### TASK OBJECTIVE
Could you restate all of the records exactly, leaving out the pictures?

### Stored items from a collection
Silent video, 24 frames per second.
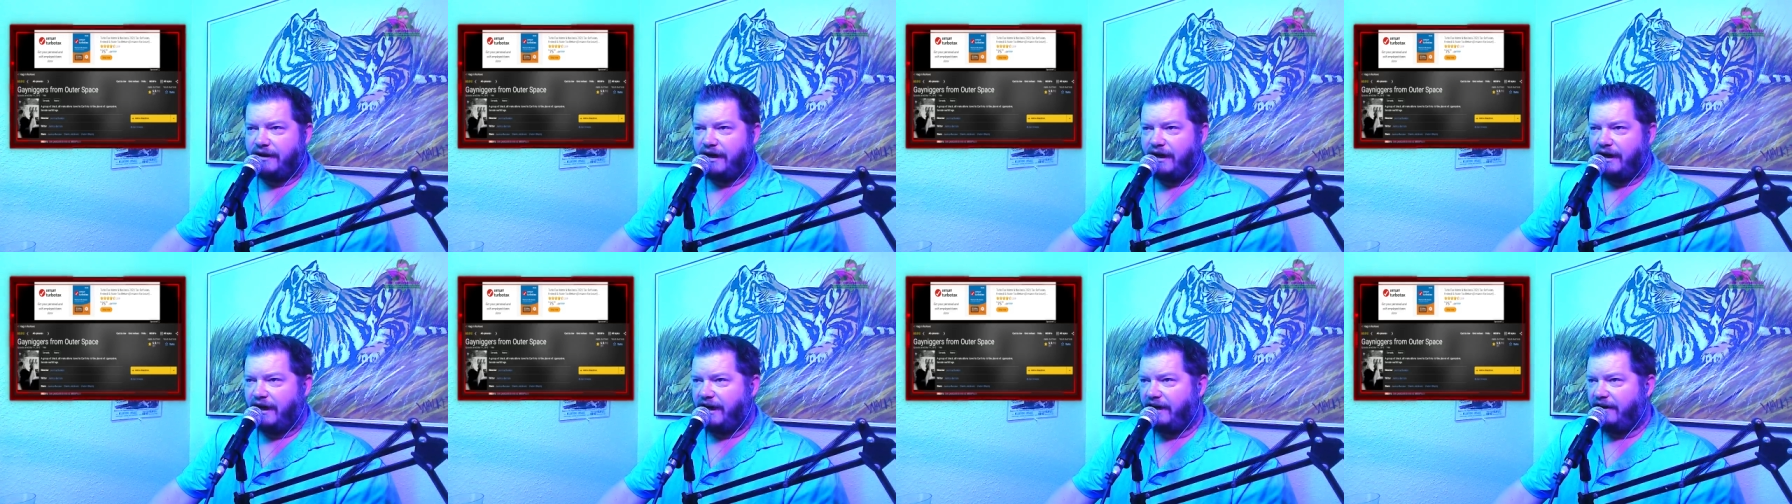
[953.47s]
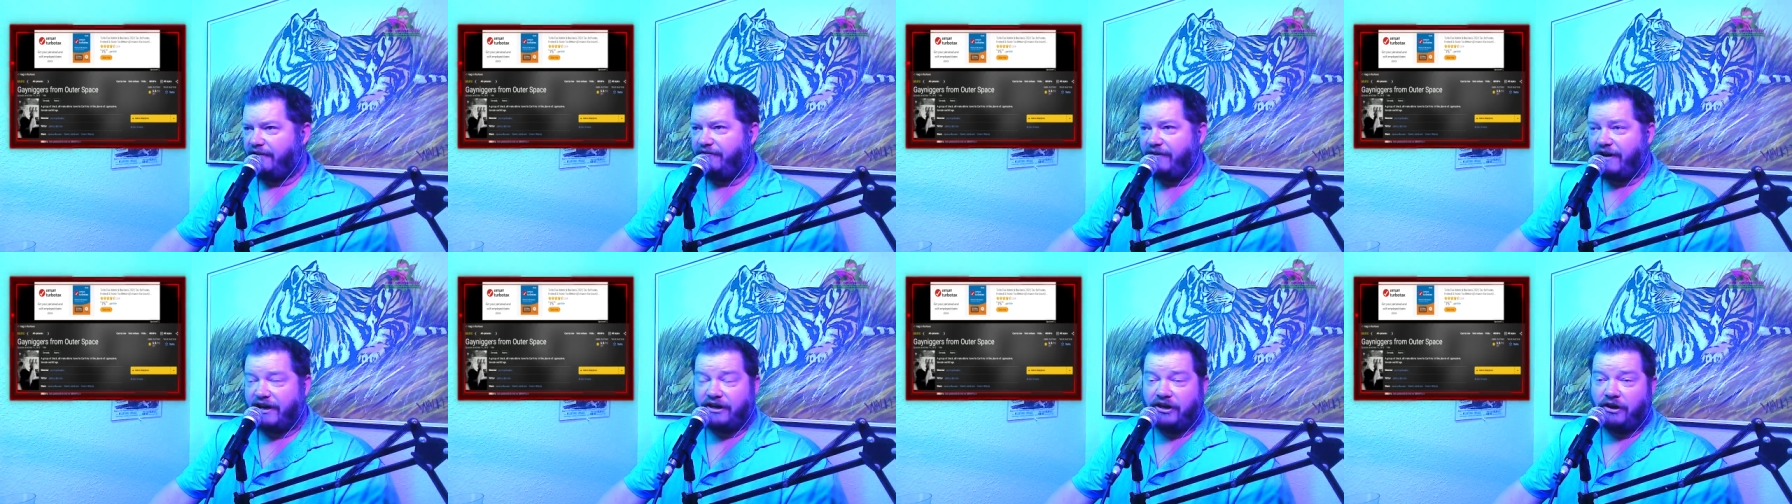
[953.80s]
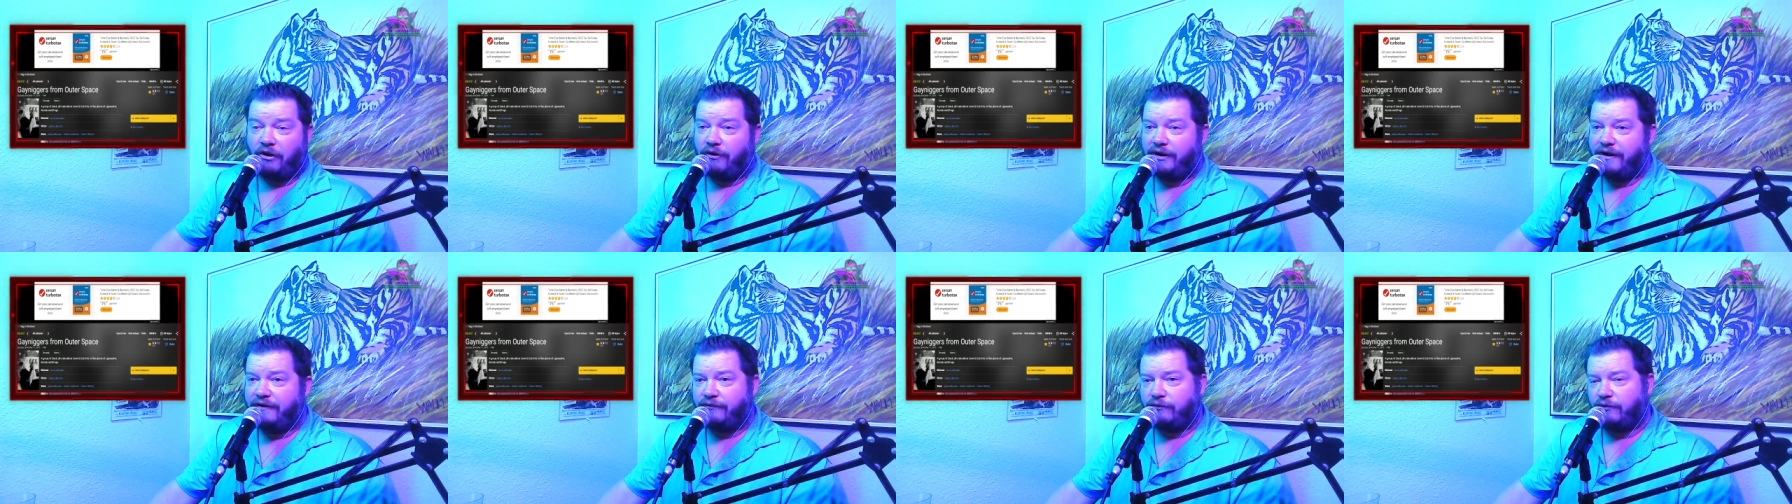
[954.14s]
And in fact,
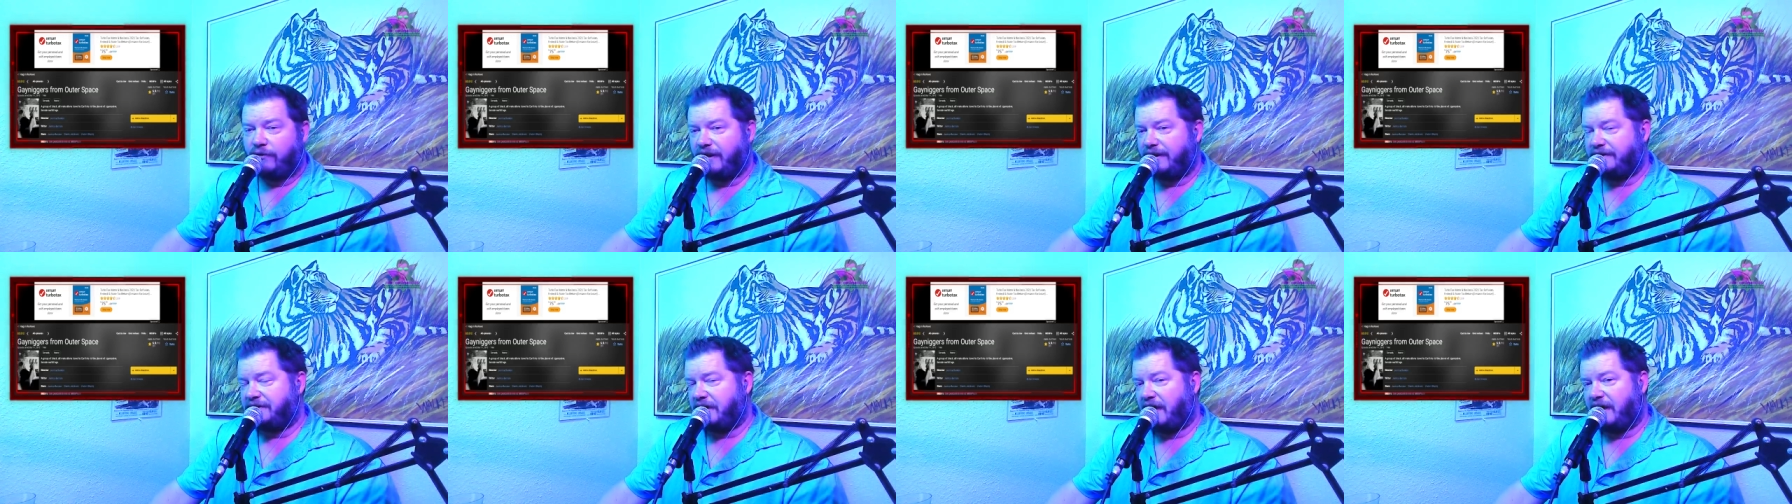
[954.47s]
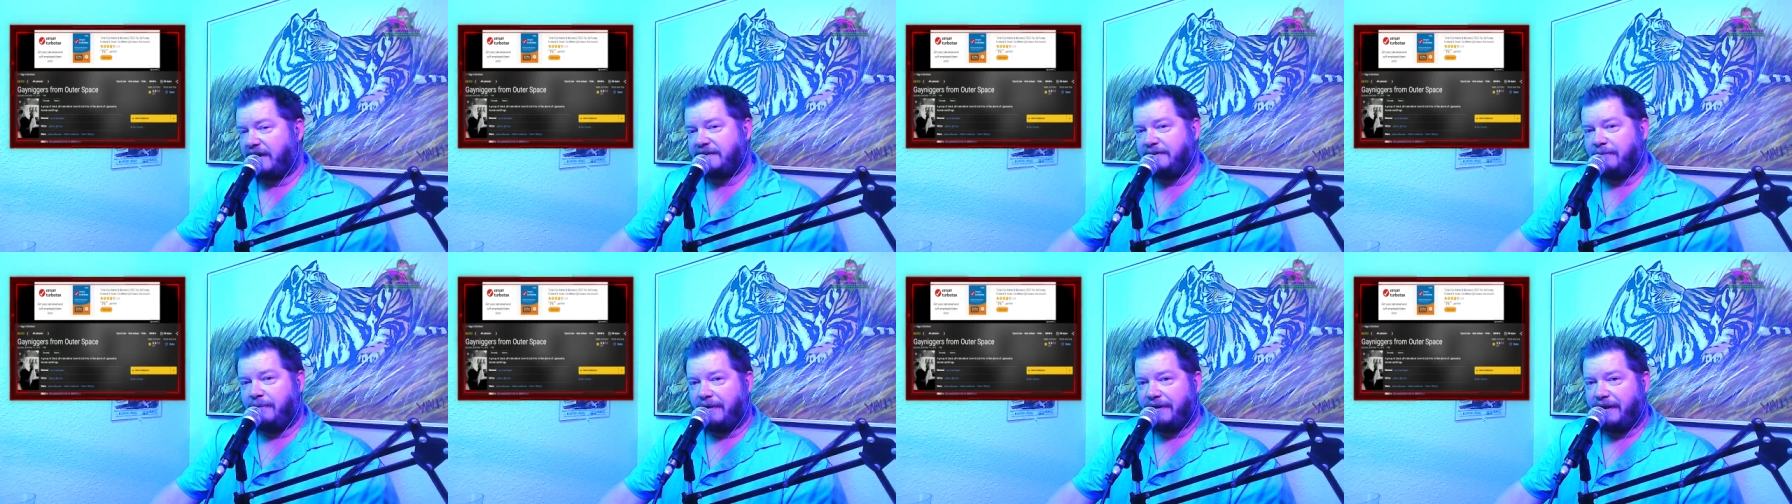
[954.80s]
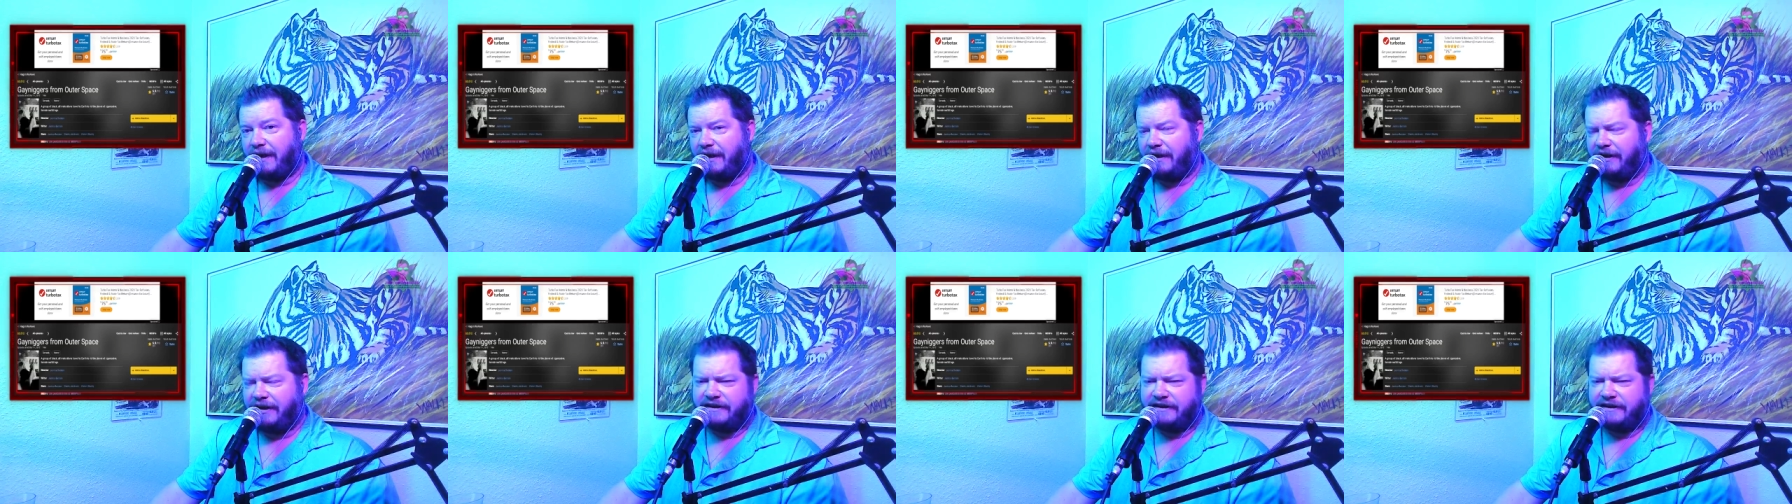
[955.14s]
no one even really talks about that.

### ANSWER BELOW
Silent video, 24 frames per second.
[953.47s]
[953.80s]
[954.14s]
And in fact,
[954.47s]
[954.80s]
[955.14s]
no one even really talks about that.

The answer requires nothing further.